■ **Listed entries**:
+ + + +

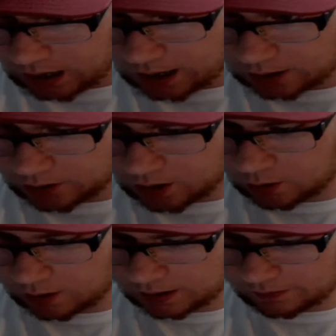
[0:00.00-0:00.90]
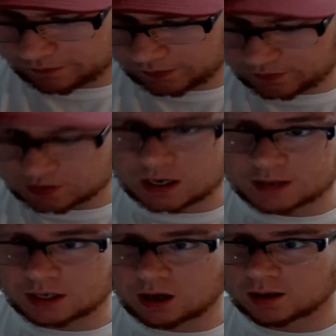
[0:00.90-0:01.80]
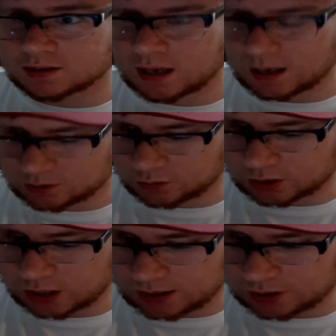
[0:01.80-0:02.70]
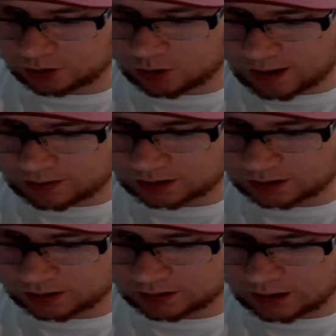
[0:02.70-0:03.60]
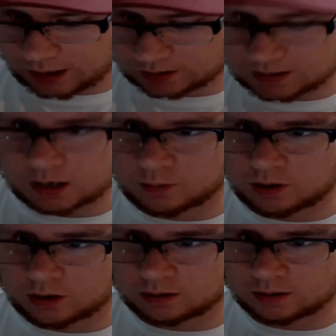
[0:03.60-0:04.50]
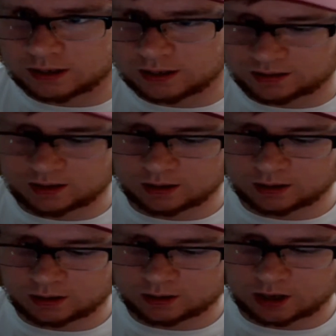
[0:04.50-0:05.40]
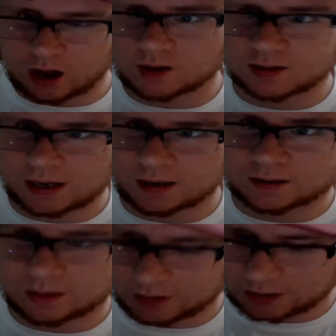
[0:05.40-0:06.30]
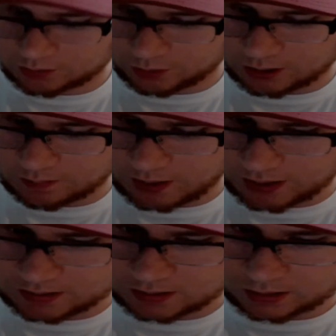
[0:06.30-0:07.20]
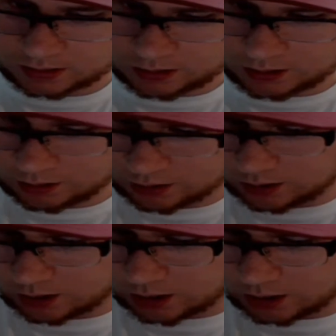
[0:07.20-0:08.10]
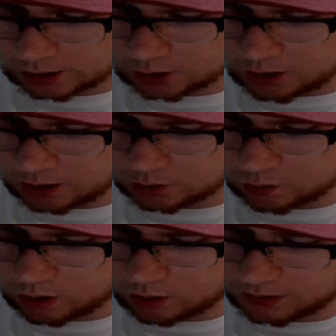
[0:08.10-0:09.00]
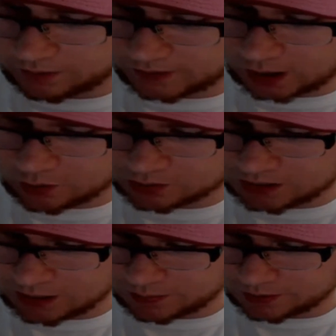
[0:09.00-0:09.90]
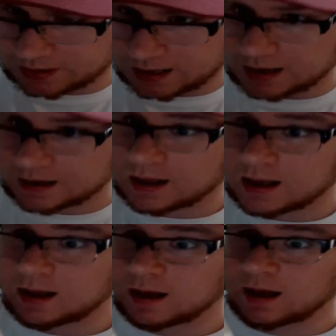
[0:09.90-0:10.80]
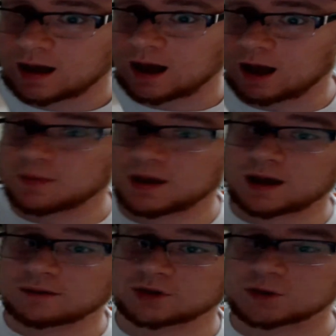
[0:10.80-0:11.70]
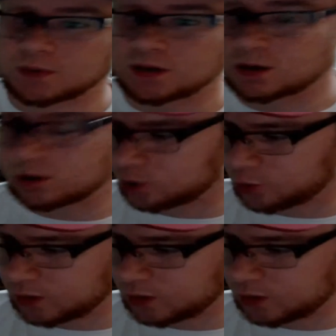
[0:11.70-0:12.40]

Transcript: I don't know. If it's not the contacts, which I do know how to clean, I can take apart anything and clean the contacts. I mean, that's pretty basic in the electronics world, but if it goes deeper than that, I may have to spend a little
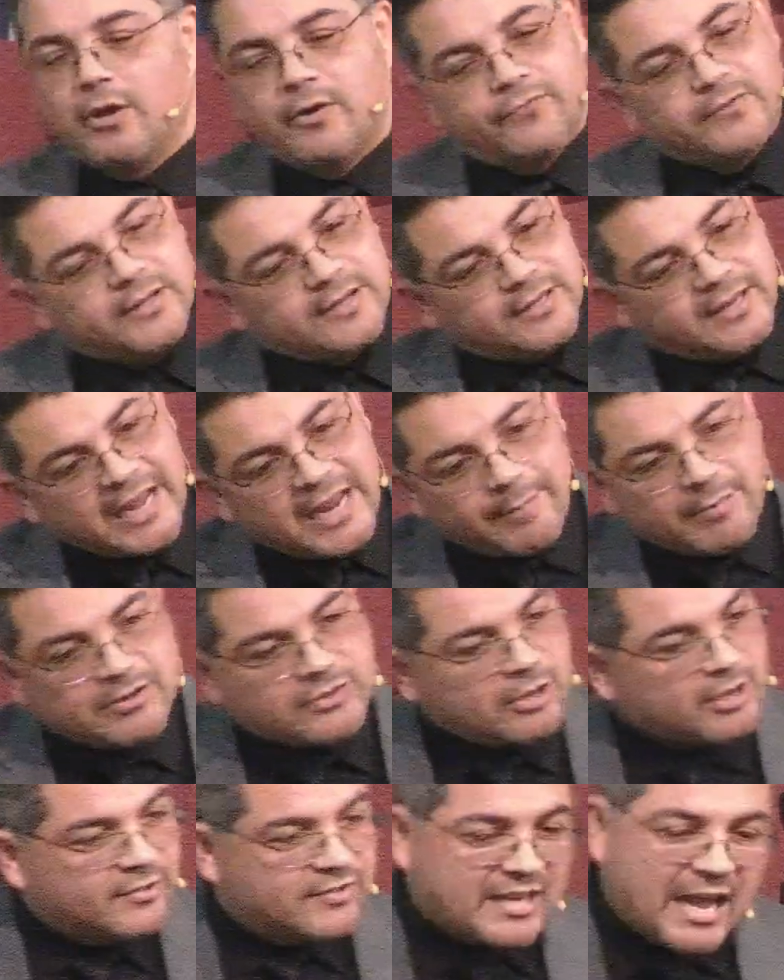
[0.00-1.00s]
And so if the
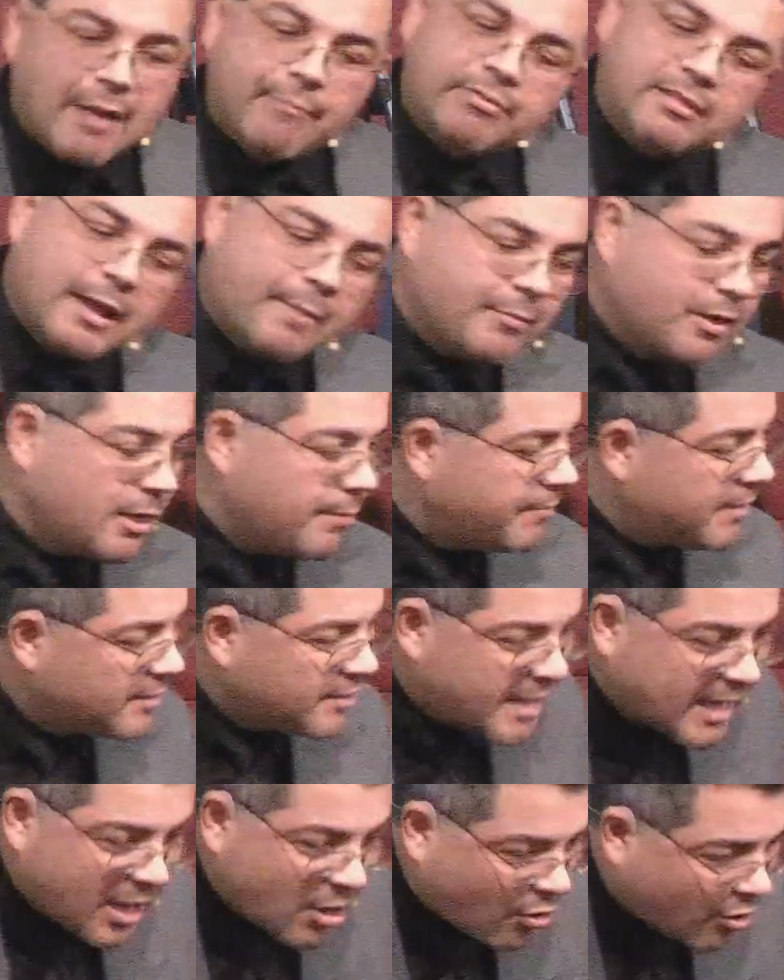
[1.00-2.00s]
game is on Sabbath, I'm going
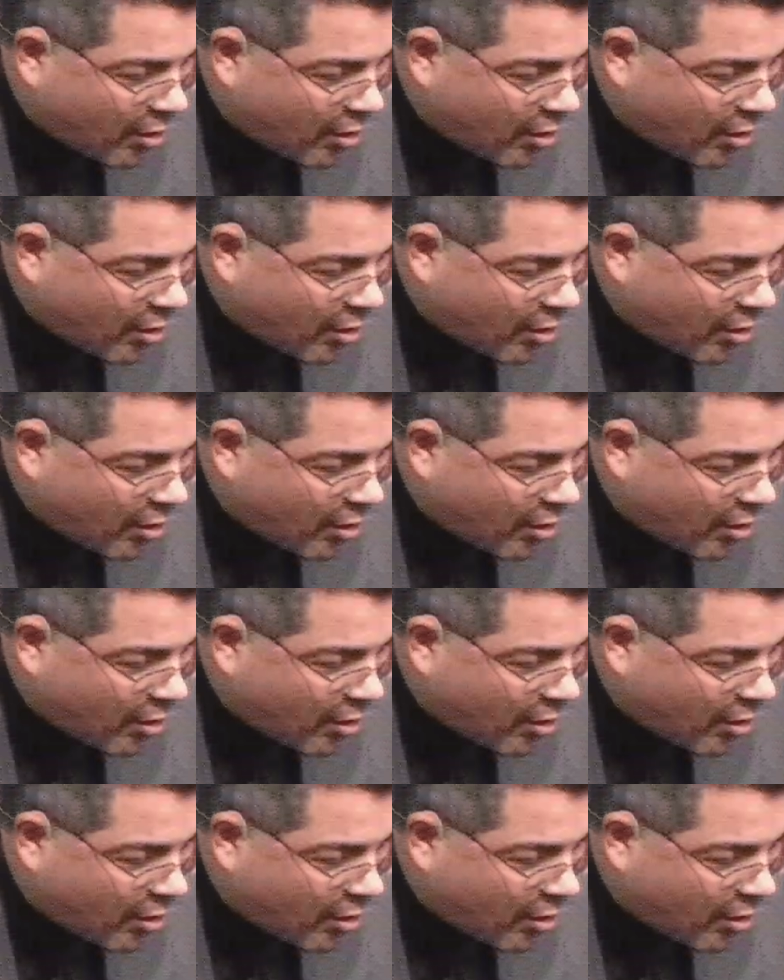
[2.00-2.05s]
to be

+ + + +

■ **What is needed**:
The response should contain every record above exactly as written, and none of the pictures.

■ **Solution**:
[0:00.00-0:00.90]
[0:00.90-0:01.80]
[0:01.80-0:02.70]
[0:02.70-0:03.60]
[0:03.60-0:04.50]
[0:04.50-0:05.40]
[0:05.40-0:06.30]
[0:06.30-0:07.20]
[0:07.20-0:08.10]
[0:08.10-0:09.00]
[0:09.00-0:09.90]
[0:09.90-0:10.80]
[0:10.80-0:11.70]
[0:11.70-0:12.40]

Transcript: I don't know. If it's not the contacts, which I do know how to clean, I can take apart anything and clean the contacts. I mean, that's pretty basic in the electronics world, but if it goes deeper than that, I may have to spend a little
[0.00-1.00s]
And so if the
[1.00-2.00s]
game is on Sabbath, I'm going
[2.00-2.05s]
to be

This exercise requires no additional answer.